AI Feature PMF Signals: Why Your Metrics Are Lying to You
When your AI feature ships and the metrics light up — DAU spikes, NPS climbs, thumbs-up feedback floods in — you could be looking at genuine product-market fit. Or you could be watching the first act of a two-part story where the second act ends with a retention cliff nobody saw coming.
The problem is these signals are structurally broken for probabilistic AI features. They were designed for deterministic software where "activated" means something, where a five-star rating predicts future use, where the novelty fades in days rather than masking a six-month churn wave. AI features behave differently, and the standard PMF toolkit is calibrated for the wrong inputs.
What follows is a breakdown of why the conventional metrics mislead, what behavioral patterns actually distinguish genuine PMF from novelty effect, and how to instrument your cohort analysis to tell the difference before the cliff arrives.
Why Conventional Signals Break for AI Features
NPS conflates novelty with satisfaction. When a new AI feature launches, users are curious. They explore. The interactions feel surprising and valuable — partly because they are, and partly because anything novel registers as good before the baseline shifts. NPS collected in weeks two through six of a launch captures this novelty premium and embeds it in your dashboard as a signal of product quality. By month four, when the novelty premium has evaporated and you're comparing against inflated historical scores, the feature looks like it's declining. It wasn't declining — it was never where you thought it was.
Thumbs-up ratings reflect revealed politeness, not revealed preference. There's a well-documented gap between what people rate favorably and what they actually use. Users rate documentaries five stars and watch reality TV. For AI outputs specifically, users will thumbs-up a response that is competent and complete even if they don't trust it enough to act on it unsupervised, even if they corrected it before using it, even if they'd never ask this feature to do that job again. The binary rating captures sentiment in the moment; it says nothing about whether the feature earned a place in their workflow.
Activation rates measure whether users arrived, not whether they stayed. High activation combined with low D30 retention is the fingerprint of novelty, not PMF. Users try an AI feature because it's interesting — same reason they watch a product demo or click a TechCrunch article. The activation event tells you the marketing worked, or that curiosity is universal, or that the onboarding didn't immediately repel people. It does not tell you the feature solved a problem worth solving repeatedly.

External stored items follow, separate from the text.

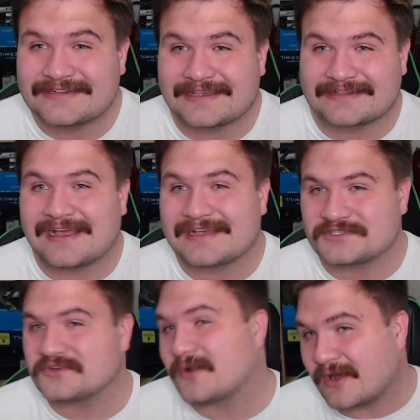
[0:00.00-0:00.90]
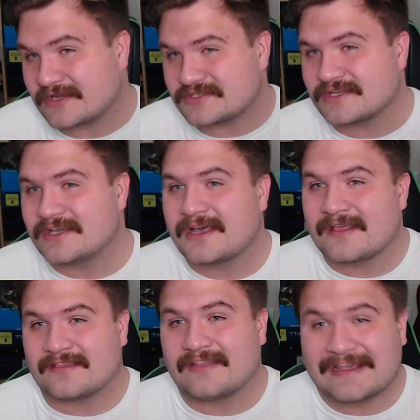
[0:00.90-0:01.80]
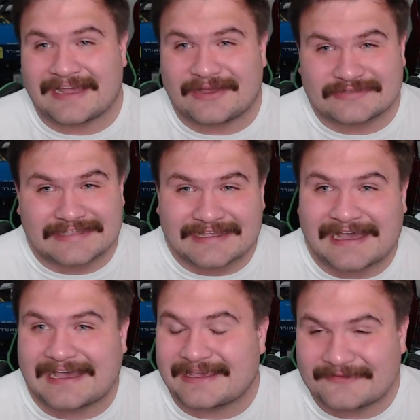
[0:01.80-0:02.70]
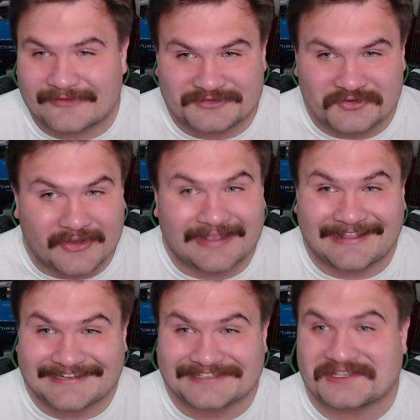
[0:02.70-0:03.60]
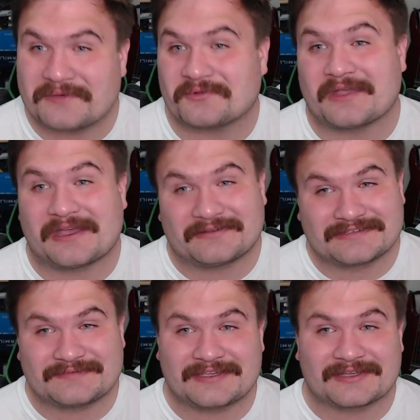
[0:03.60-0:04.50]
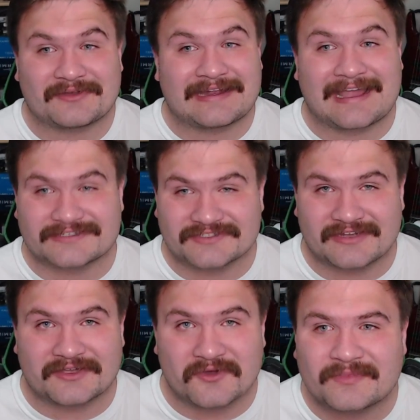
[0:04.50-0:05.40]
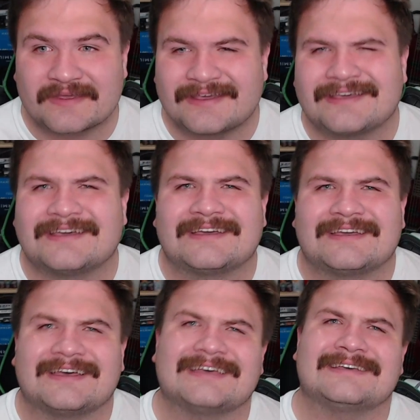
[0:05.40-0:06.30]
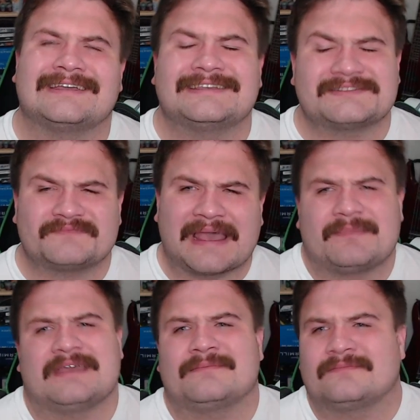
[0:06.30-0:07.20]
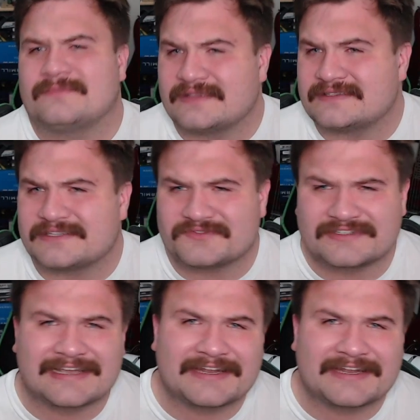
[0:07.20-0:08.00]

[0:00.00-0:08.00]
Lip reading: Like last year, I watched The Lighthouse. That guy from Twilight has come around to be a great actor. I hope his Batman is interesting.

The underlying issue across all three metrics is that they conflate a first impression with a durable relationship. For traditional software features — export to CSV, multi-factor auth, saved filters — that conflation is mostly harmless because there's no novelty premium to expire. AI features have a novelty premium that's large, temporary, and exactly the period when teams are most aggressively measuring PMF.
The Novelty Cliff in the Wild
The pattern is visible in the retention data for major AI models and products. Andreessen Horowitz's analysis of AI consumer retention curves shows a consistent phenomenon: early launch cohorts hold relatively well — around 35–40% D30 for top performers — while cohorts arriving two or three months later see dramatically steeper drop-off. By month five or six, the later cohorts have nearly entirely churned, even when the early cohorts still show reasonable retention.

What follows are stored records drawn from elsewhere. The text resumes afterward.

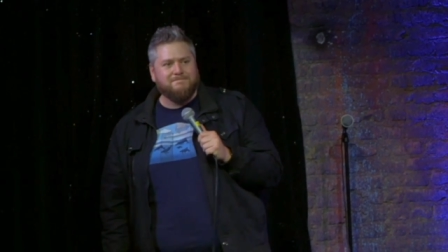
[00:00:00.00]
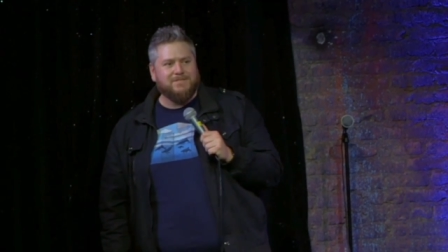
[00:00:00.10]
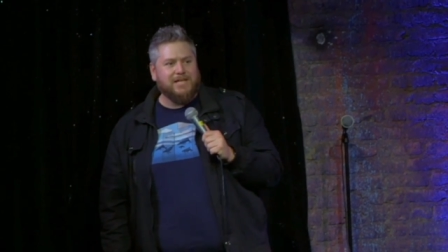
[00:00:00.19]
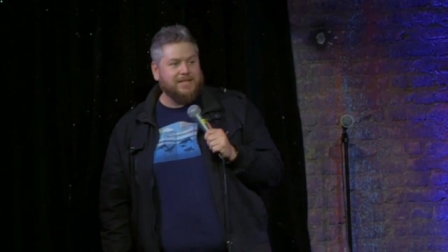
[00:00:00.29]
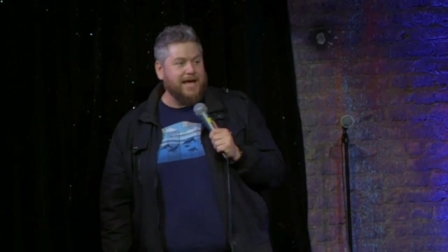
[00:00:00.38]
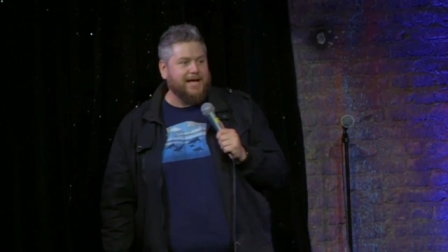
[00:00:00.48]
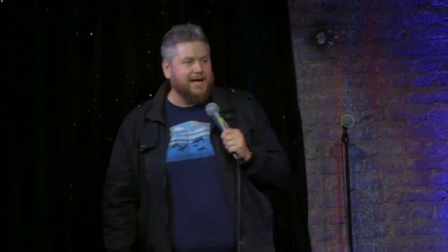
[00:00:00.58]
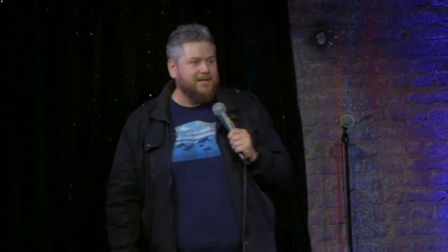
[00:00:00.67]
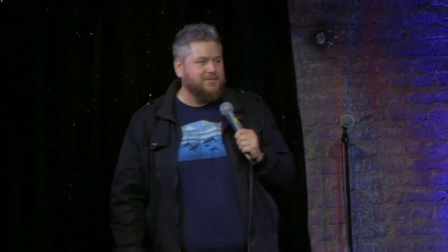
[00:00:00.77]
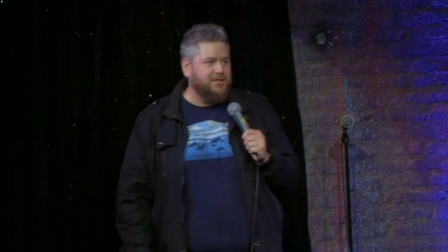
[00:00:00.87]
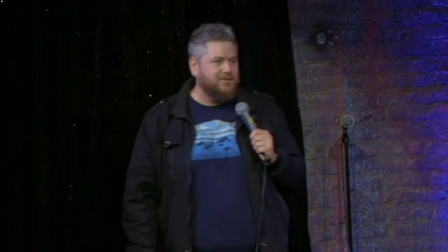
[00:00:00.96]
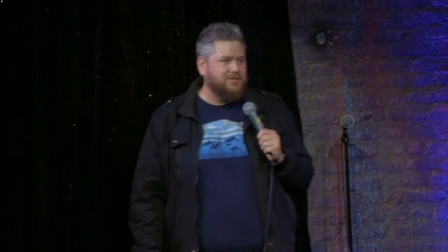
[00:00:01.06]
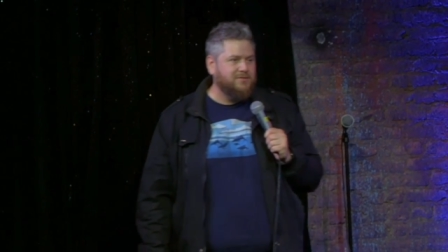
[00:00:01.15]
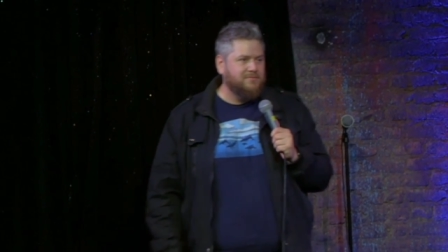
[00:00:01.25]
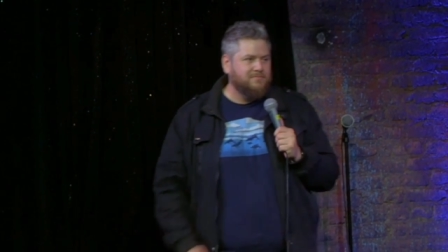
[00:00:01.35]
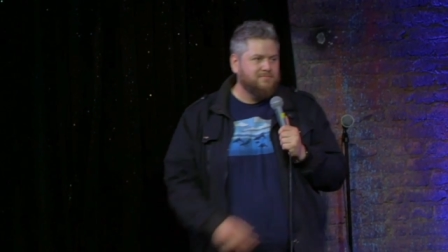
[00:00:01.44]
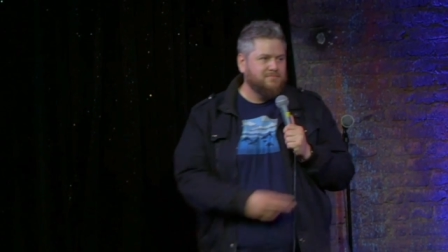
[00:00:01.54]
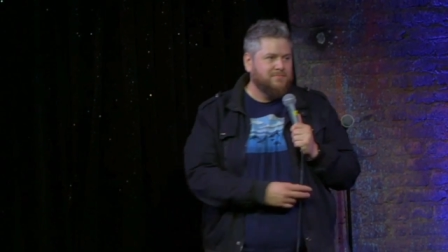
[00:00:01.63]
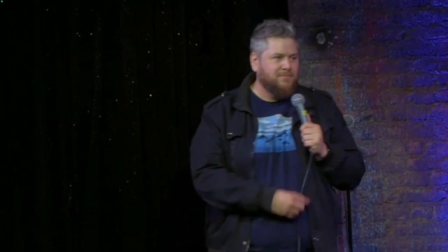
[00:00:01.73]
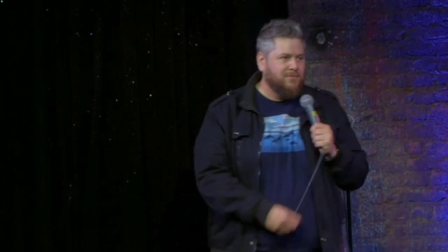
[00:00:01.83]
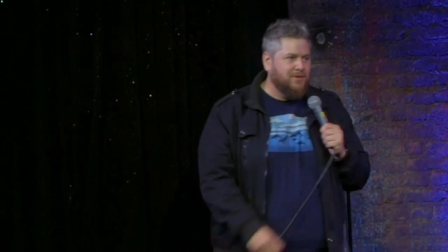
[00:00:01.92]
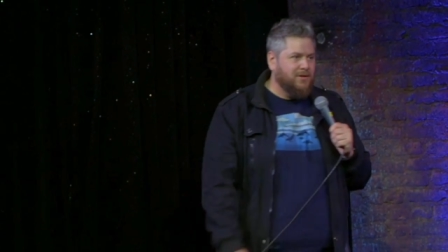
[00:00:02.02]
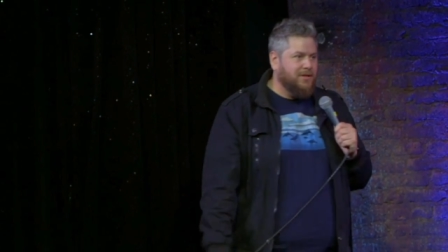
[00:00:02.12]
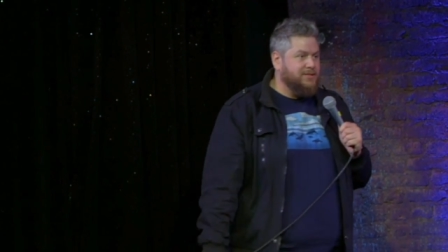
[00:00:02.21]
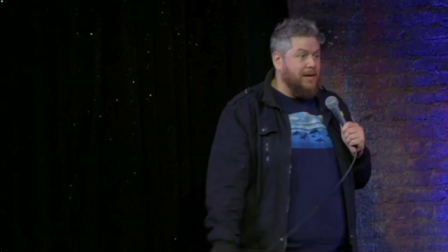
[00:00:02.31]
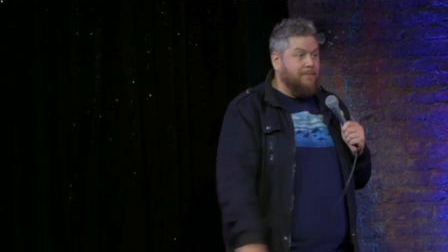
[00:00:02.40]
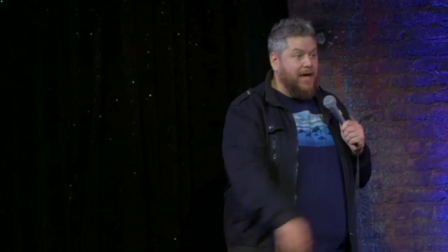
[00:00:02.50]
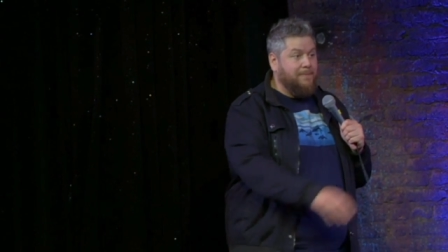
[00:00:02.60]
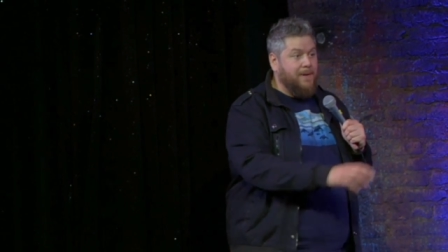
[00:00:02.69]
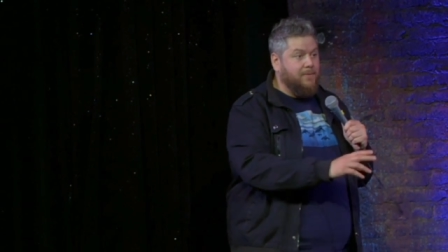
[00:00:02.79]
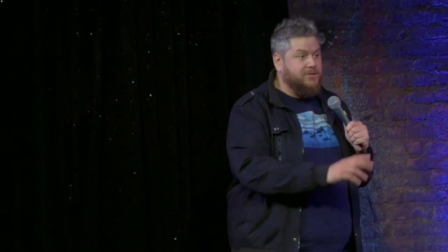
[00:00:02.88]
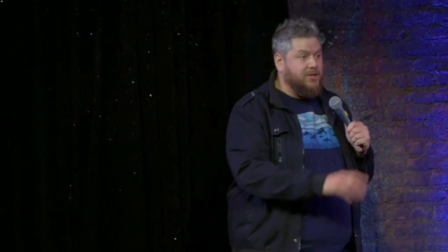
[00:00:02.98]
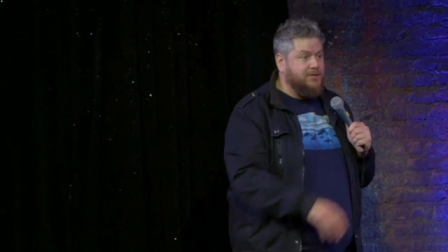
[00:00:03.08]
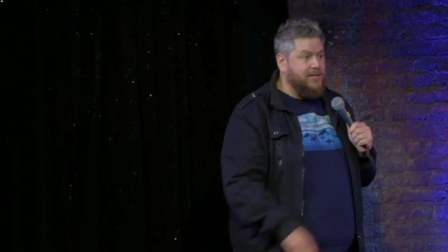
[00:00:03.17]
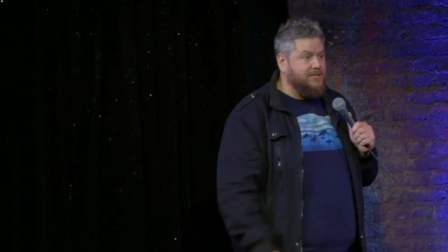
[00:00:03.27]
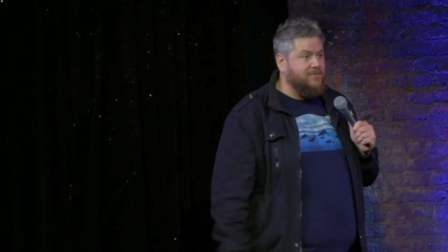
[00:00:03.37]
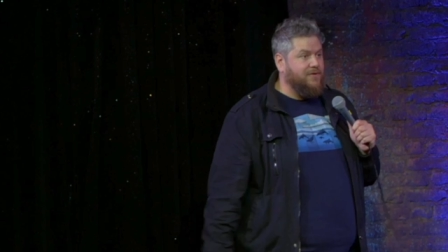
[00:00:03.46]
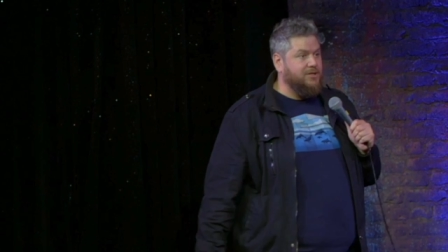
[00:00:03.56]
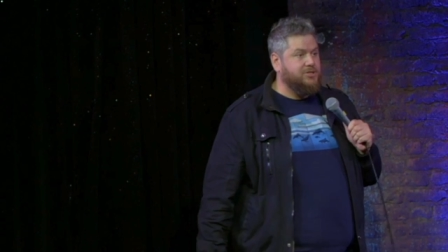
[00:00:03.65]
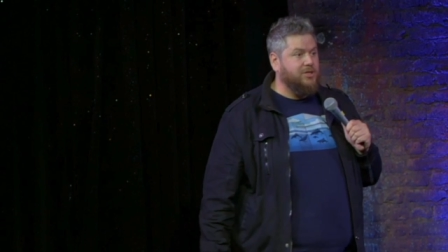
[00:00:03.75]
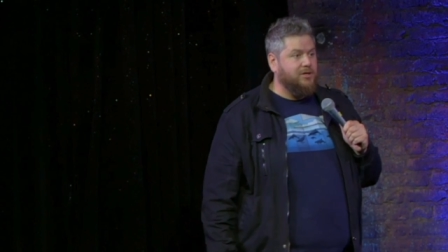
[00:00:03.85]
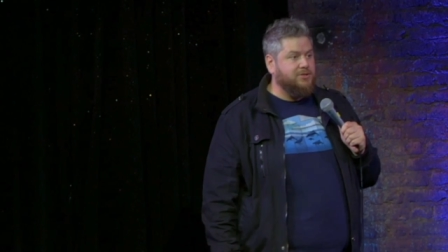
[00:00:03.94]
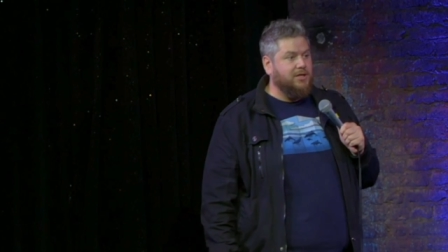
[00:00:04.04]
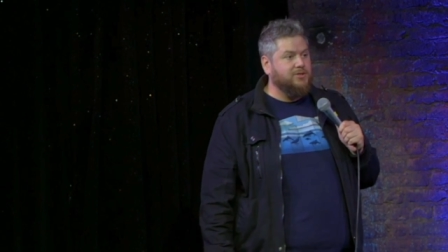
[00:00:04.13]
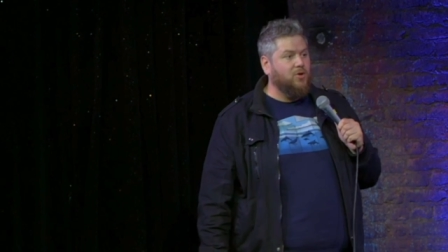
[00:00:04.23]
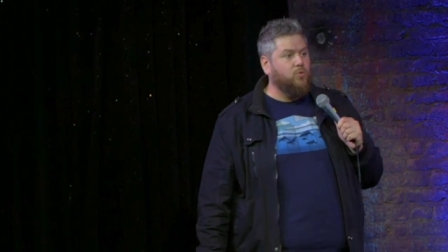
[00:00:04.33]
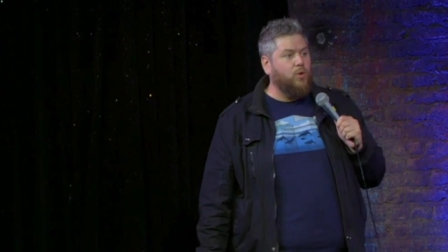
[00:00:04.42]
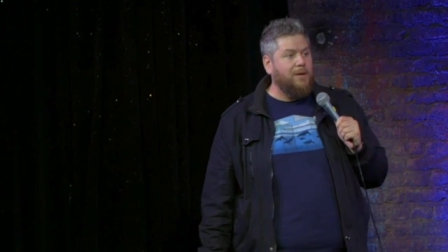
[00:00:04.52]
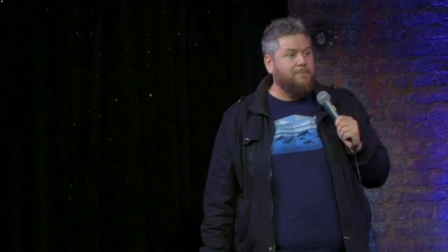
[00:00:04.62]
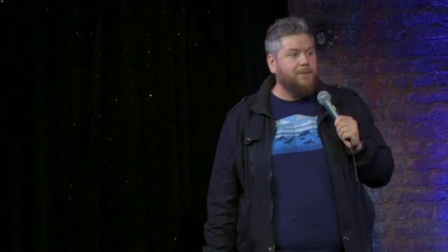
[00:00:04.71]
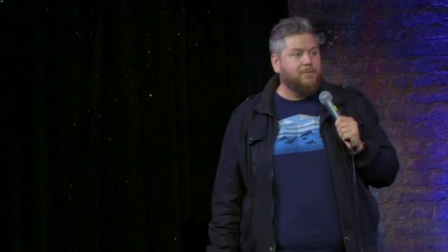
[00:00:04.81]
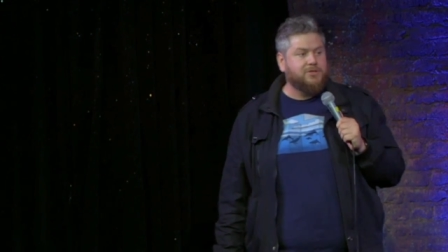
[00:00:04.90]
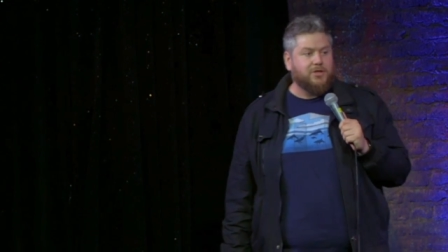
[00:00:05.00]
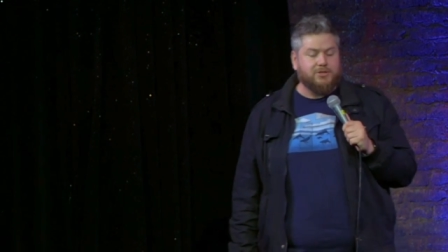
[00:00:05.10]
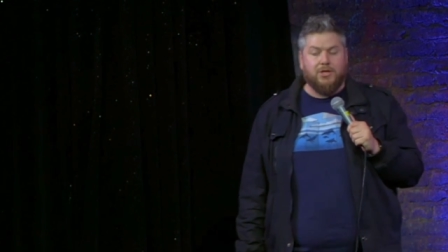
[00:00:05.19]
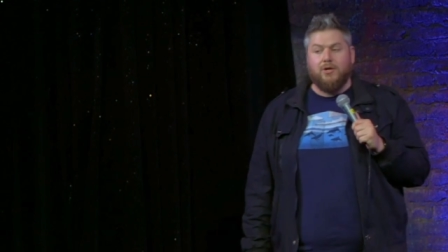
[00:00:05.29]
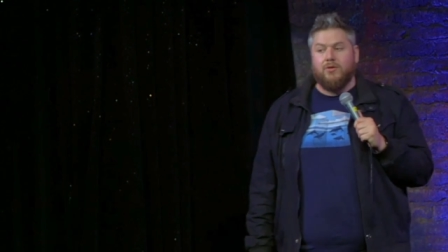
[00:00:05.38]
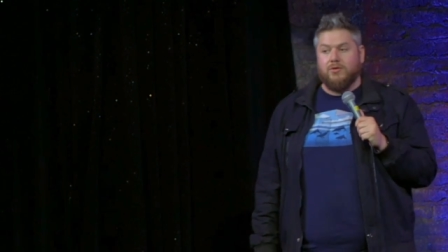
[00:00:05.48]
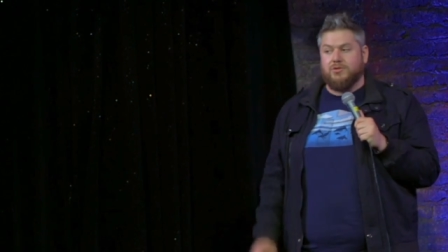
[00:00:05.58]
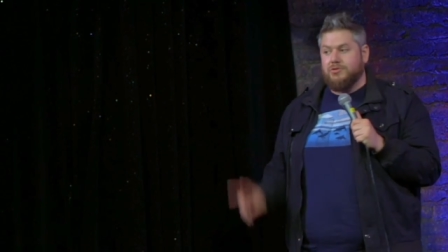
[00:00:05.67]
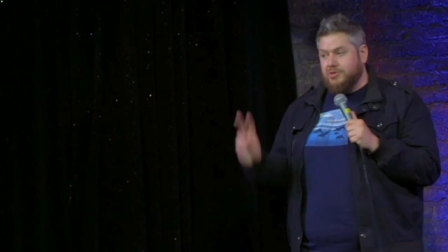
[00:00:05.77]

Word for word: it's not that kind of church. It's not black people church, that's a fun church. It's old white people church. Those are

This isn't because the product got worse. It's because the early cohort contained users who found a genuine fit — their use cases aligned with the model's strengths, they integrated it into workflows, they became dependent on it in the way that generates real retention. The later cohort arrived after those high-fit use cases were already claimed. They experimented, found weaker alignment, and left.

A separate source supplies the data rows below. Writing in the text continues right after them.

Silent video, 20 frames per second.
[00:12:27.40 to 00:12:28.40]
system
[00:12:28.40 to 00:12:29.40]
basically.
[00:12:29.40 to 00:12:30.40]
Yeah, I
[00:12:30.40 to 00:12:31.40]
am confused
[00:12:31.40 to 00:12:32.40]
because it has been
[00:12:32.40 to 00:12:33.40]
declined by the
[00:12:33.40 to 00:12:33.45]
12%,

If you measure retention only on your first two cohorts, you'll read early numbers that suggest PMF. If you measure across cohorts and track how retention evolves over successive waves of new users, you'll see whether you're accumulating genuinely sticky users or just temporarily exciting new ones.
The session depth signal is related. Perplexity has long average sessions — around 23 minutes — because it's being used for high-friction research tasks where users have strong intent and are actively engaged in a workflow. Shallow sessions of two to three minutes indicate curiosity and browsing, not task completion and workflow integration. Activation rate alone can't distinguish these; session depth by use case can.
The Three Signals That Actually Matter
D30+ retention disaggregated by cohort. Not overall D30 — D30 broken out by launch cohort, by primary use case, and ideally by week of acquisition. If cohort three retains at 40% and cohort seven retains at 8%, the feature has a use-case saturation problem and the early number is not predictive. If cohort seven is close to cohort three, you're accumulating a genuinely large base of sticky users and the signal is real.
Override rate over time. For AI features that generate outputs users then act on, track how often users correct, modify, or ignore the output rather than accepting it. High override rates at launch are expected — users are calibrating trust, exploring edge cases, learning the model's failure modes. The signal is in the trajectory: if override rate declines over the first 60 to 90 days, users are developing trust and integrating the feature into their workflow at increasing depth. Flat or rising override rates after the initial calibration period signal that the model's quality isn't crossing the threshold users need to delegate to it.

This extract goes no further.